▶ _What is expected_
Write all of the entries out again exactly.

● ● ● ●

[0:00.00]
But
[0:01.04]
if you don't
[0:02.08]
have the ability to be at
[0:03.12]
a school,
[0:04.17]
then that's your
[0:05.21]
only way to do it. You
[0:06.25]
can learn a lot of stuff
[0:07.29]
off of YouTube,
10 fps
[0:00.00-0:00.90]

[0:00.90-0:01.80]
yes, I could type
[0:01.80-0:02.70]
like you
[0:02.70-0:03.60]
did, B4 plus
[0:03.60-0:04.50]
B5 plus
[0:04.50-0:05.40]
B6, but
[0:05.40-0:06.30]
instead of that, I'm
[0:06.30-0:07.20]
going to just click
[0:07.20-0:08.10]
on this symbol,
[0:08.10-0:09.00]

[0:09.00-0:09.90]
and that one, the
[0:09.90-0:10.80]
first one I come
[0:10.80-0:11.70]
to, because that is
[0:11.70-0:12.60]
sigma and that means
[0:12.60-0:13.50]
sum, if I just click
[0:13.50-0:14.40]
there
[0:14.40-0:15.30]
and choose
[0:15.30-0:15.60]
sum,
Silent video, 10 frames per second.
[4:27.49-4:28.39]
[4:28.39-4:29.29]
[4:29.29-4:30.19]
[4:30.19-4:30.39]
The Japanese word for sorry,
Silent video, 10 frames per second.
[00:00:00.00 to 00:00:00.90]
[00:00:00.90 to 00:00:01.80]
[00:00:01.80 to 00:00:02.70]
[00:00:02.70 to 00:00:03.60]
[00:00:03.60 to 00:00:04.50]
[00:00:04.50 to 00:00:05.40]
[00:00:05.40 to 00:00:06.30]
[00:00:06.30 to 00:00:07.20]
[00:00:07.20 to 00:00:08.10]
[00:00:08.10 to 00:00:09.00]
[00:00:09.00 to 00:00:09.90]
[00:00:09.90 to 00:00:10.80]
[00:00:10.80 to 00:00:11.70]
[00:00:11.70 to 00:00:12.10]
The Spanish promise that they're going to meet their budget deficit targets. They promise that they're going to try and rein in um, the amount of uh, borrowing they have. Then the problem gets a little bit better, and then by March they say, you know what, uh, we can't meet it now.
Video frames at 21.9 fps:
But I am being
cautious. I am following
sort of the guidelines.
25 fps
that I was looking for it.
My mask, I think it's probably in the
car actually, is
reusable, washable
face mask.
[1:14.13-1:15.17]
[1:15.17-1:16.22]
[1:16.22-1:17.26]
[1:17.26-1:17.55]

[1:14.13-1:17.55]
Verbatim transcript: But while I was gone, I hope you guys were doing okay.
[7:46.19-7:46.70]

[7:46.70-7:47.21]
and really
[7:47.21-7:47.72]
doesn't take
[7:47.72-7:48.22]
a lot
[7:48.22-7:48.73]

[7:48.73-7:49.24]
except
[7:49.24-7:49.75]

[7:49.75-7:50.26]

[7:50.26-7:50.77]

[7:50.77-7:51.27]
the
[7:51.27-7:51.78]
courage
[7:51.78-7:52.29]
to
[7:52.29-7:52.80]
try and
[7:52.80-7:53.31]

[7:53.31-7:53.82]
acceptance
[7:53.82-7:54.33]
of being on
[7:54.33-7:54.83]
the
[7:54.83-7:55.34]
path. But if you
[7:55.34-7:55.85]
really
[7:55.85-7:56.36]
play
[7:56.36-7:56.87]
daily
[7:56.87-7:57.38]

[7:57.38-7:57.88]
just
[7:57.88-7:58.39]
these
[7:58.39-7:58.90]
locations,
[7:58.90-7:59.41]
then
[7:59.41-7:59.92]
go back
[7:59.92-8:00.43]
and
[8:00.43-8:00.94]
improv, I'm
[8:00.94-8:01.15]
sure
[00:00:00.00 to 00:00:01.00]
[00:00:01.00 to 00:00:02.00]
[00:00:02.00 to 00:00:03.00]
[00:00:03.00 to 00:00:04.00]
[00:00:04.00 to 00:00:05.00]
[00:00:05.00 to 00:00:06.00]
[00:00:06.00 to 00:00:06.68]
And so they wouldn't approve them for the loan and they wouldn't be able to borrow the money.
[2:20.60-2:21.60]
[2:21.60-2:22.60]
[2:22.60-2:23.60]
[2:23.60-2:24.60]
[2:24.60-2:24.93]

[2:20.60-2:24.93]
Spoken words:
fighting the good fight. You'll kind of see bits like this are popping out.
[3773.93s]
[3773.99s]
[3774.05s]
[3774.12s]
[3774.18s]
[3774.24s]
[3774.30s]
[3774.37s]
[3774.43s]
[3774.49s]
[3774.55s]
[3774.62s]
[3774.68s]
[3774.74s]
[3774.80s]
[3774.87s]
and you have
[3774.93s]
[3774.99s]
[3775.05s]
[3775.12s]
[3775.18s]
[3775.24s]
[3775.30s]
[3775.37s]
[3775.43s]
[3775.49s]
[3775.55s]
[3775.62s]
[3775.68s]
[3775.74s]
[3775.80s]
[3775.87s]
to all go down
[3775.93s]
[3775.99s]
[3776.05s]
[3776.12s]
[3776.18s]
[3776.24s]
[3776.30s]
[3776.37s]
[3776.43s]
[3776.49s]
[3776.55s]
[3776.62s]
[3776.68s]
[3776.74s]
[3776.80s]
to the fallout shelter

● ● ● ●

▶ _Result_
[0:00.00]
But
[0:01.04]
if you don't
[0:02.08]
have the ability to be at
[0:03.12]
a school,
[0:04.17]
then that's your
[0:05.21]
only way to do it. You
[0:06.25]
can learn a lot of stuff
[0:07.29]
off of YouTube,
10 fps
[0:00.00-0:00.90]

[0:00.90-0:01.80]
yes, I could type
[0:01.80-0:02.70]
like you
[0:02.70-0:03.60]
did, B4 plus
[0:03.60-0:04.50]
B5 plus
[0:04.50-0:05.40]
B6, but
[0:05.40-0:06.30]
instead of that, I'm
[0:06.30-0:07.20]
going to just click
[0:07.20-0:08.10]
on this symbol,
[0:08.10-0:09.00]

[0:09.00-0:09.90]
and that one, the
[0:09.90-0:10.80]
first one I come
[0:10.80-0:11.70]
to, because that is
[0:11.70-0:12.60]
sigma and that means
[0:12.60-0:13.50]
sum, if I just click
[0:13.50-0:14.40]
there
[0:14.40-0:15.30]
and choose
[0:15.30-0:15.60]
sum,
Silent video, 10 frames per second.
[4:27.49-4:28.39]
[4:28.39-4:29.29]
[4:29.29-4:30.19]
[4:30.19-4:30.39]
The Japanese word for sorry,
Silent video, 10 frames per second.
[00:00:00.00 to 00:00:00.90]
[00:00:00.90 to 00:00:01.80]
[00:00:01.80 to 00:00:02.70]
[00:00:02.70 to 00:00:03.60]
[00:00:03.60 to 00:00:04.50]
[00:00:04.50 to 00:00:05.40]
[00:00:05.40 to 00:00:06.30]
[00:00:06.30 to 00:00:07.20]
[00:00:07.20 to 00:00:08.10]
[00:00:08.10 to 00:00:09.00]
[00:00:09.00 to 00:00:09.90]
[00:00:09.90 to 00:00:10.80]
[00:00:10.80 to 00:00:11.70]
[00:00:11.70 to 00:00:12.10]
The Spanish promise that they're going to meet their budget deficit targets. They promise that they're going to try and rein in um, the amount of uh, borrowing they have. Then the problem gets a little bit better, and then by March they say, you know what, uh, we can't meet it now.
Video frames at 21.9 fps:
But I am being
cautious. I am following
sort of the guidelines.
25 fps
that I was looking for it.
My mask, I think it's probably in the
car actually, is
reusable, washable
face mask.
[1:14.13-1:15.17]
[1:15.17-1:16.22]
[1:16.22-1:17.26]
[1:17.26-1:17.55]

[1:14.13-1:17.55]
Verbatim transcript: But while I was gone, I hope you guys were doing okay.
[7:46.19-7:46.70]

[7:46.70-7:47.21]
and really
[7:47.21-7:47.72]
doesn't take
[7:47.72-7:48.22]
a lot
[7:48.22-7:48.73]

[7:48.73-7:49.24]
except
[7:49.24-7:49.75]

[7:49.75-7:50.26]

[7:50.26-7:50.77]

[7:50.77-7:51.27]
the
[7:51.27-7:51.78]
courage
[7:51.78-7:52.29]
to
[7:52.29-7:52.80]
try and
[7:52.80-7:53.31]

[7:53.31-7:53.82]
acceptance
[7:53.82-7:54.33]
of being on
[7:54.33-7:54.83]
the
[7:54.83-7:55.34]
path. But if you
[7:55.34-7:55.85]
really
[7:55.85-7:56.36]
play
[7:56.36-7:56.87]
daily
[7:56.87-7:57.38]

[7:57.38-7:57.88]
just
[7:57.88-7:58.39]
these
[7:58.39-7:58.90]
locations,
[7:58.90-7:59.41]
then
[7:59.41-7:59.92]
go back
[7:59.92-8:00.43]
and
[8:00.43-8:00.94]
improv, I'm
[8:00.94-8:01.15]
sure
[00:00:00.00 to 00:00:01.00]
[00:00:01.00 to 00:00:02.00]
[00:00:02.00 to 00:00:03.00]
[00:00:03.00 to 00:00:04.00]
[00:00:04.00 to 00:00:05.00]
[00:00:05.00 to 00:00:06.00]
[00:00:06.00 to 00:00:06.68]
And so they wouldn't approve them for the loan and they wouldn't be able to borrow the money.
[2:20.60-2:21.60]
[2:21.60-2:22.60]
[2:22.60-2:23.60]
[2:23.60-2:24.60]
[2:24.60-2:24.93]

[2:20.60-2:24.93]
Spoken words:
fighting the good fight. You'll kind of see bits like this are popping out.
[3773.93s]
[3773.99s]
[3774.05s]
[3774.12s]
[3774.18s]
[3774.24s]
[3774.30s]
[3774.37s]
[3774.43s]
[3774.49s]
[3774.55s]
[3774.62s]
[3774.68s]
[3774.74s]
[3774.80s]
[3774.87s]
and you have
[3774.93s]
[3774.99s]
[3775.05s]
[3775.12s]
[3775.18s]
[3775.24s]
[3775.30s]
[3775.37s]
[3775.43s]
[3775.49s]
[3775.55s]
[3775.62s]
[3775.68s]
[3775.74s]
[3775.80s]
[3775.87s]
to all go down
[3775.93s]
[3775.99s]
[3776.05s]
[3776.12s]
[3776.18s]
[3776.24s]
[3776.30s]
[3776.37s]
[3776.43s]
[3776.49s]
[3776.55s]
[3776.62s]
[3776.68s]
[3776.74s]
[3776.80s]
to the fallout shelter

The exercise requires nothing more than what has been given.